*** Supplied material

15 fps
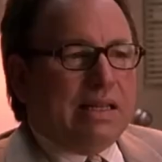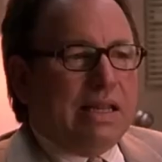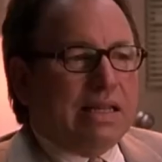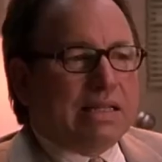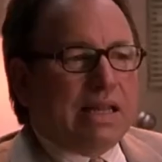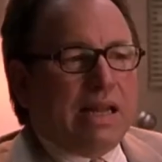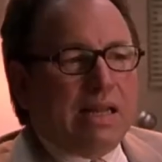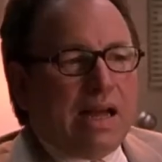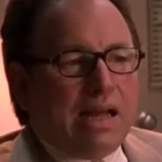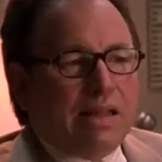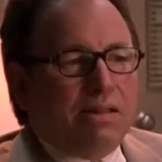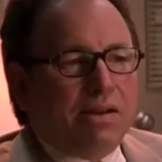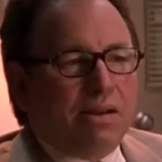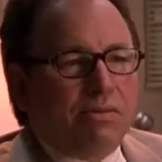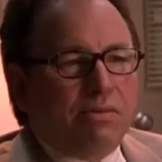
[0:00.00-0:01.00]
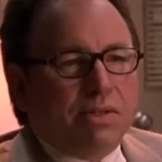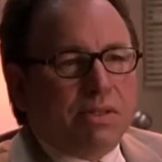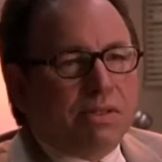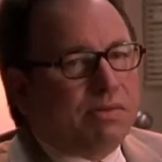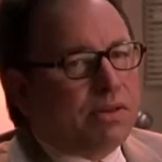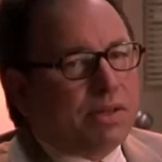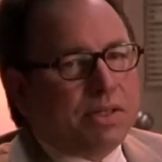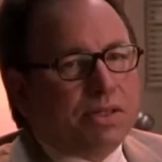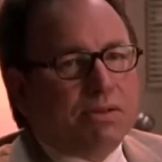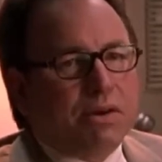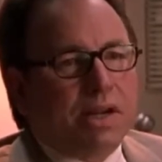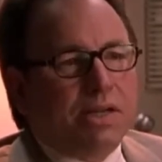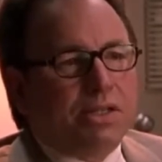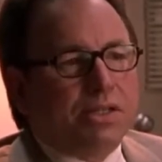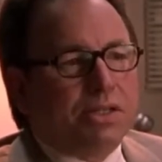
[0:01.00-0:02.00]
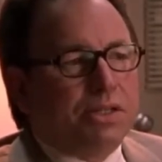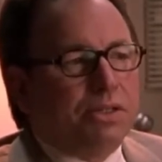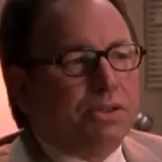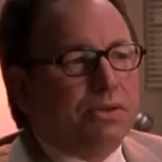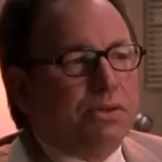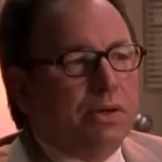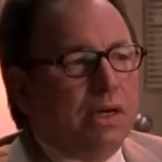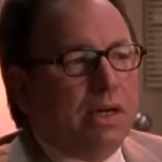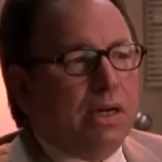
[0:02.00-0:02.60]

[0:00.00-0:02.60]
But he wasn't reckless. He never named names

******
*** Supplied material

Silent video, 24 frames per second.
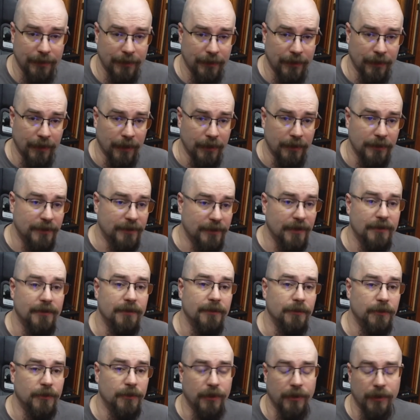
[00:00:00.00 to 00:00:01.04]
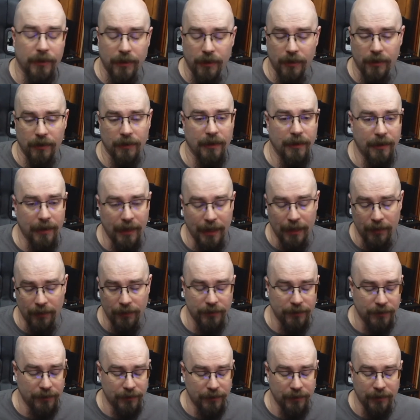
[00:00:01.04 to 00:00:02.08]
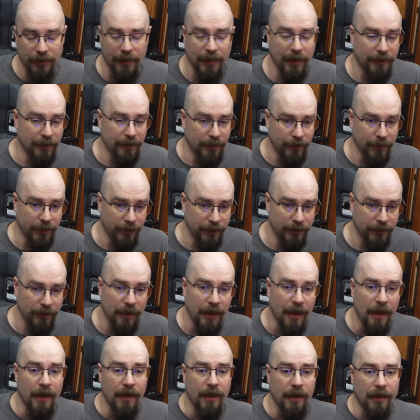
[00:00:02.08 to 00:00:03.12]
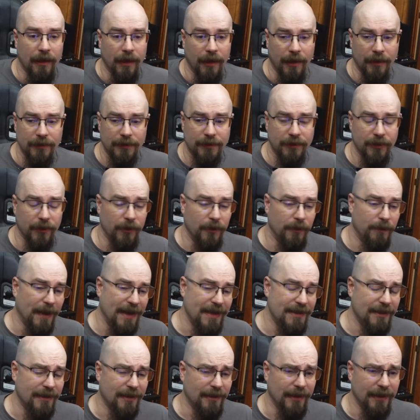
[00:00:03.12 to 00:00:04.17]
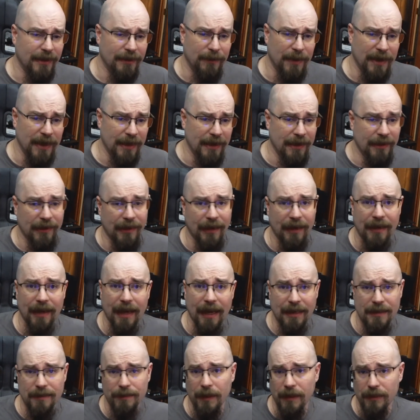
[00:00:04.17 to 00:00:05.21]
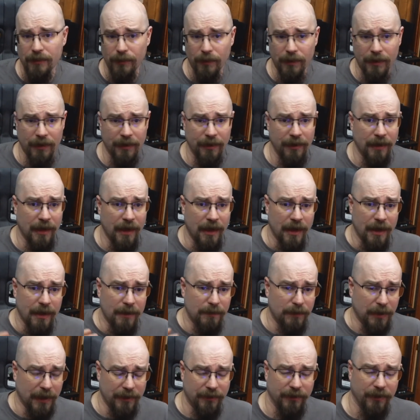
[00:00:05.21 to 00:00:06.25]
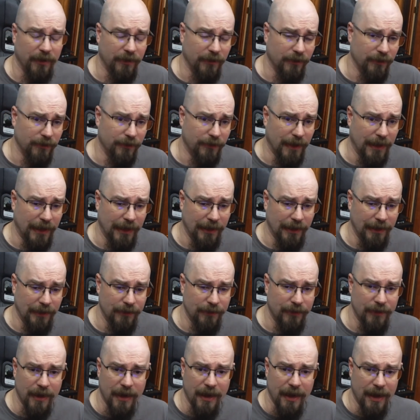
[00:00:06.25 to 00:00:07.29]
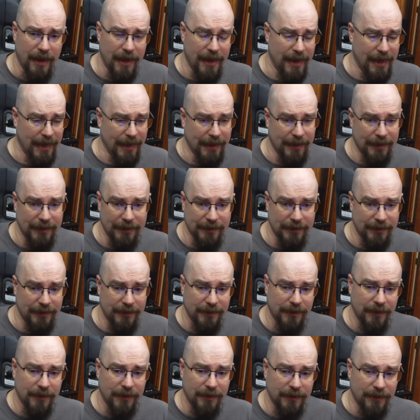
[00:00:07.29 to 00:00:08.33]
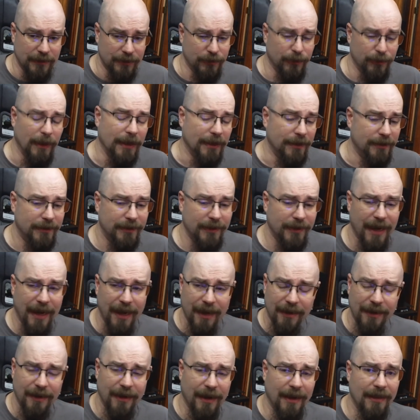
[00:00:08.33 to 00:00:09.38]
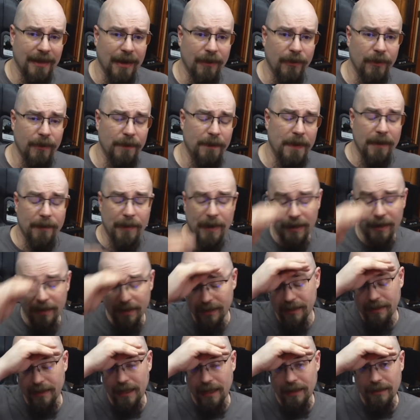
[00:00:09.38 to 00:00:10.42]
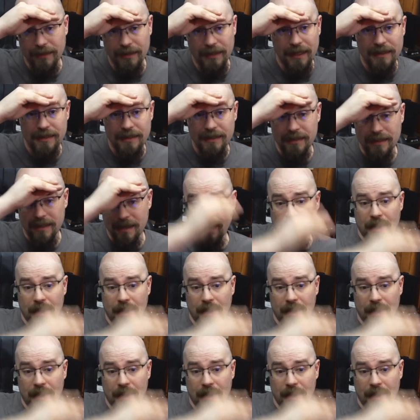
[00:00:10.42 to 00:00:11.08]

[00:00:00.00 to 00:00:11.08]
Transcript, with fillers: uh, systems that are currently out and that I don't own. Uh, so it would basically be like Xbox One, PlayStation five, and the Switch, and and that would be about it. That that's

******

▸ How to complete this task: Look above for the line with "[00:00:07.29 to 00:00:08.33]", then print it and each line after it down to and including the line with "Transcript, with fillers: uh, systems". Leave out the pictures and keep the wording exact.

▸ Output:
[00:00:07.29 to 00:00:08.33]
[00:00:08.33 to 00:00:09.38]
[00:00:09.38 to 00:00:10.42]
[00:00:10.42 to 00:00:11.08]

[00:00:00.00 to 00:00:11.08]
Transcript, with fillers: uh, systems that are currently out and that I don't own. Uh, so it would basically be like Xbox One, PlayStation five, and the Switch, and and that would be about it. That that's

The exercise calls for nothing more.